A media mañana, desde el helicóptero el capitán avista un cardumen, nos ponen sobre aviso y todos de inmediato pasamos a modo atentos o “stand by”, largamos la red con normalidad, después de recobrar la jareta empezamos a rolar el aparejo, en esos días aún se usaba el “ring stripper” o trompa de elefante, en el cual se insertaban todas las anillas, algunos contramaestres acostumbran colocar una línea desde el inicio de los anillos al final de la cubierta a un punto fijo en la cubierta en un ángulo a manera de defensa para que los anillos no golpeen al tripulante que se encargaba de estibar la cadena, pero en esta embarcación en particular (preferencia del jefe de cubierta) se usaba la pieza lateral de un neumático viejo sujeto por un cable a l apunta del “ring stripper“, lo cual no permitía que el anillo saliera de forma intempestiva, lamentablemente es día por algún imprevisto, el anillo no pudo ser contenido por el artilugio con tan mala suerte que golpeó al andaluz en el lado derecho del tórax a la altura de las costillas, el golpe fue de tal fuerza que lo hizo desvanecer, el capitán bajo de prisa y usando su cuchilla cortó el impermeable que usaba el tripulante para poder levantarlo de manera libre, de inmediato lo ingresaron a su cabina donde se recuperó al cabo de unos días, felizmente solo había sido un fuerte golpe.

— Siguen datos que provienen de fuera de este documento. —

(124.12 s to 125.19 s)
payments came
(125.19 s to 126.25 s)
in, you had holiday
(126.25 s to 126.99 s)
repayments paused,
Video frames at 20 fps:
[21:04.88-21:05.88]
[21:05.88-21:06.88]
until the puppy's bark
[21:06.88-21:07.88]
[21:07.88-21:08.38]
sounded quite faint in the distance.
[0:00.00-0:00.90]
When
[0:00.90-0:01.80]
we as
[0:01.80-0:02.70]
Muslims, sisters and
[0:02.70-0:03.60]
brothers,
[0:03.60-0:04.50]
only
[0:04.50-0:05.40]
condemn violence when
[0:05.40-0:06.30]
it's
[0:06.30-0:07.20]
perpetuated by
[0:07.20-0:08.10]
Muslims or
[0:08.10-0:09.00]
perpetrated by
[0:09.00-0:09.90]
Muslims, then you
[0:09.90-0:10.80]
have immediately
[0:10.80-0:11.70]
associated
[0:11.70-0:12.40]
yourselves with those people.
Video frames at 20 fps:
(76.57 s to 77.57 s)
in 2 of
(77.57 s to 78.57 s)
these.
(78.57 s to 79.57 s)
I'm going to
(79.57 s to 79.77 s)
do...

Al cabo de un día el accidentado marinero ya caminaba lenta pero quejosamente por los pasillos del barco completamente fajado desde la cintura hasta sus pectorales.
Sus colegas españoles hacían bromas sobre el accidente sugiriendo una connotación maléfica, insinuando que se había originado en la maldición de la negra de Annobón, quien se quedó esperando por el prometido juego de sabanas.
Historias y quizás exageraciones de los marinos, se dice, pero lo que es cierto, es que al andaluz parlanchín nunca se olvidó de lo desafortunado de ese maldito polvo.